Please refer following post
Searching in Explorer panel after VSCode 1.70
Only applicable for v1.69 and below.
Step #1
Click on Explorer window. This is critical as without focus on Explorer it will not work.
Step #2
Start Typing name you want to filter. It's weird that there is no textbox to take input but... take a leap of faith and type. You will see your typed text in top-right corner in brown background. Now hover on that text.
Step #3
Click on 3 stacked lines to filter..
They look like hamburger menu but they are not. They are saying if it's filtered or not. They are toggled between filtered and just highlight. So, make sure they are like inverted pyramid.
That's it. It should be filtered now.
If you only want to change the setting for this project, then do the following:
File > Save Workspace As > ... enter your {project name}
Then open file: {project name}.code-workspace
And update section settings.
Sample:
{
"folders": [
{
"path": "."
}
],
"settings": {
"files.exclude": {
"**/*.log": true
}
}
}
VScode 1.70 (July 2022) should improve on this "tree filter" feature.
(Available today in Code insiders)
See issue 70646 and PR 152481:
Support find widget in lists/trees
This PR replaces the existing list/tree type filter:
with an bona fide find widget:
While a seemingly simple change, this has some (desired) consequences when searching/filtering in trees. Namely:
We will restore simple keyboard navigation by default.

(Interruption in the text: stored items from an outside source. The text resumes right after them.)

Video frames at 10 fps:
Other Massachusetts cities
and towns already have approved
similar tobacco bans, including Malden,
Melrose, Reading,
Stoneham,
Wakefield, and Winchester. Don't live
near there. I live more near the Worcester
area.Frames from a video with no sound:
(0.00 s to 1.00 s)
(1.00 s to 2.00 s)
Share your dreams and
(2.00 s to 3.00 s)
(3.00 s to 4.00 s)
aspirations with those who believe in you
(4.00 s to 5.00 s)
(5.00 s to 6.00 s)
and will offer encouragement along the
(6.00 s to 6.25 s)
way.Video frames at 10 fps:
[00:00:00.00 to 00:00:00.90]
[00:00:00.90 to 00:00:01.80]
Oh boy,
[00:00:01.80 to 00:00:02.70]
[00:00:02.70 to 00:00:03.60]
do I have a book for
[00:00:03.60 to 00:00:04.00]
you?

That is: pressing the letter A will focus the next element which starts with A.
Initiating a search operation requires pressing Ctrl-F or F3, like the editor.

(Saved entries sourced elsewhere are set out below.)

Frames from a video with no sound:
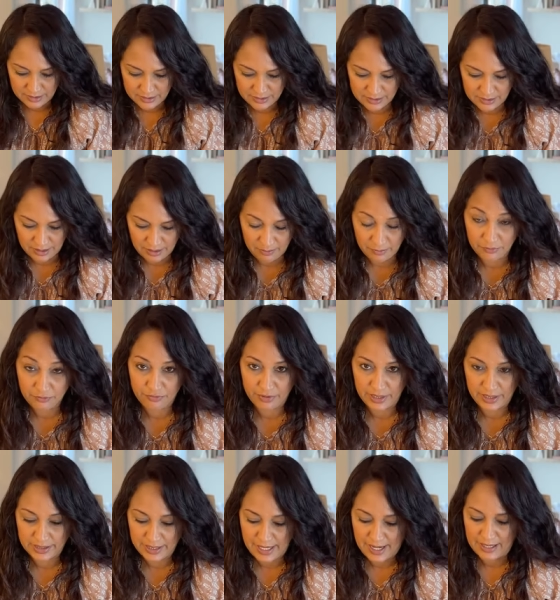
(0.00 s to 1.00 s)
some
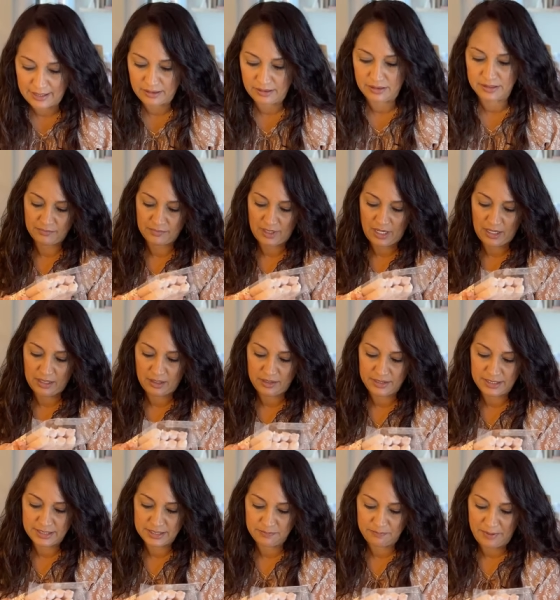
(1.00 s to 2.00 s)
real candles. I got
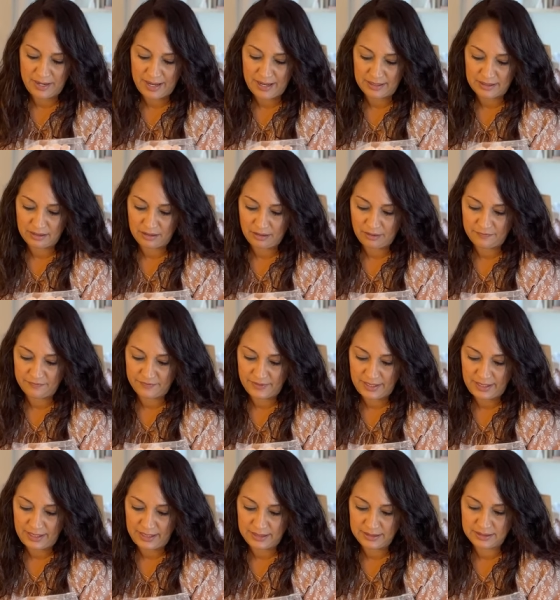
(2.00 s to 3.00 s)
this pack of
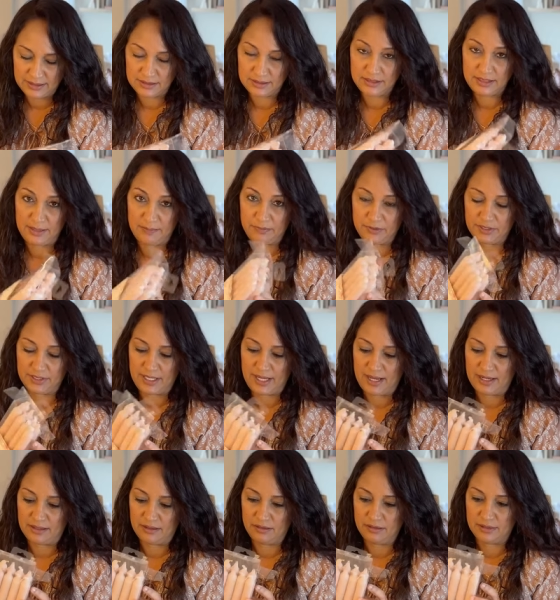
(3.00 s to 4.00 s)
8 tapered
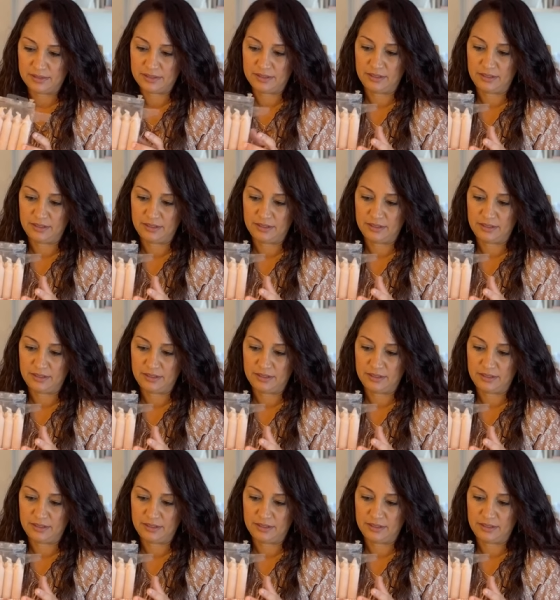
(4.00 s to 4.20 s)
candles,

While searching, focus is in the find input box as opposed to the list itself.
Pressing DownArrow will focus the first list element which was found.
We'll preserve all custom behavior of context keys, eg. used by the VIM extension).

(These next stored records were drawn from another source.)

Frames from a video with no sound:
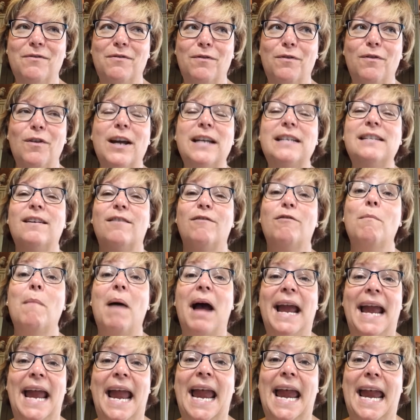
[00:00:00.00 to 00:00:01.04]
friend of
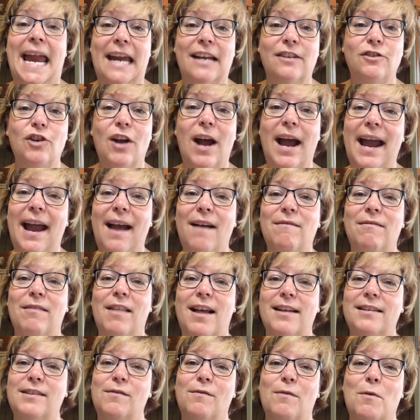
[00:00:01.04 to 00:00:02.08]
my age. I have
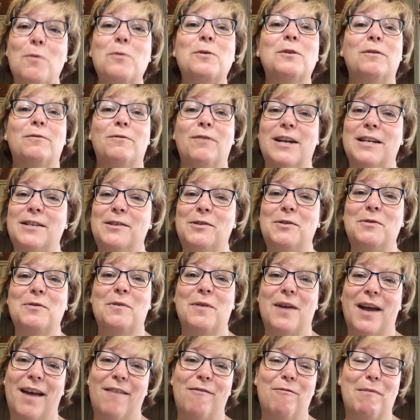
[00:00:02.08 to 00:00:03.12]
lots of older friends
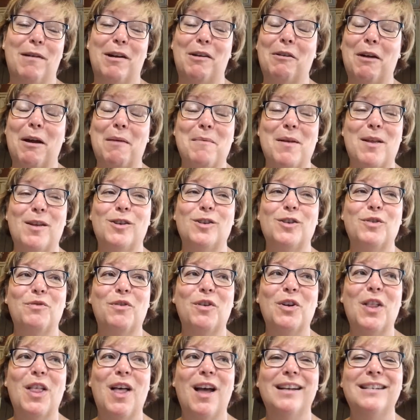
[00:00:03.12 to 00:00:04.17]
who have been grandmothers
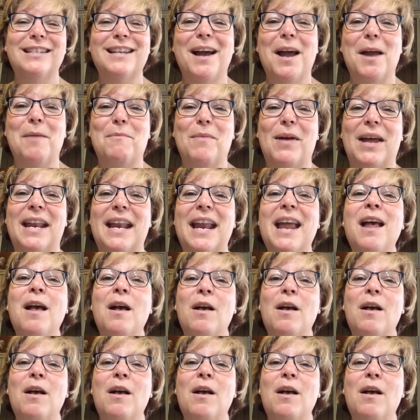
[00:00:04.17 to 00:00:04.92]
for a long time, but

In VIM, the pre-existing / command will trigger simple keyboard navigation, as opposed to opening the find widget.
The VIM extension has the option to change this behavior themselves.
And:
In general:
Keyboard navigation is now called type navigation
Filter on type is now called find mode, aligned with a new find concept
Settings
workbench.list.keyboardNavigation has been renamed to workbench.list.defaultFindMode
workbench.list.automaticKeyboardNavigation has been deleted
Commands
list.toggleKeyboardNavigation has been renamed to list.triggerTypeNavigation
list.find has been added
list.closeFind has been added
list.toggleFilterOnType has been renamed to list.toggleFindMode
Context Keys
Mainly used by the vim extension:
listSupportsKeyboardNavigation has been renamed to listSupportsTypeNavigation
listAutomaticKeyboardNavigation has been renamed to listTypeNavigationMode
"With the focus on the File Explorer start to type part of the file name you want to match.You will see a filter box in the top-right of the File Explorer showing what you have typed so far and matching file names will be highlighted."
"Hovering over the filter box and selecting Enable Filter on Type will show only matching files/folders."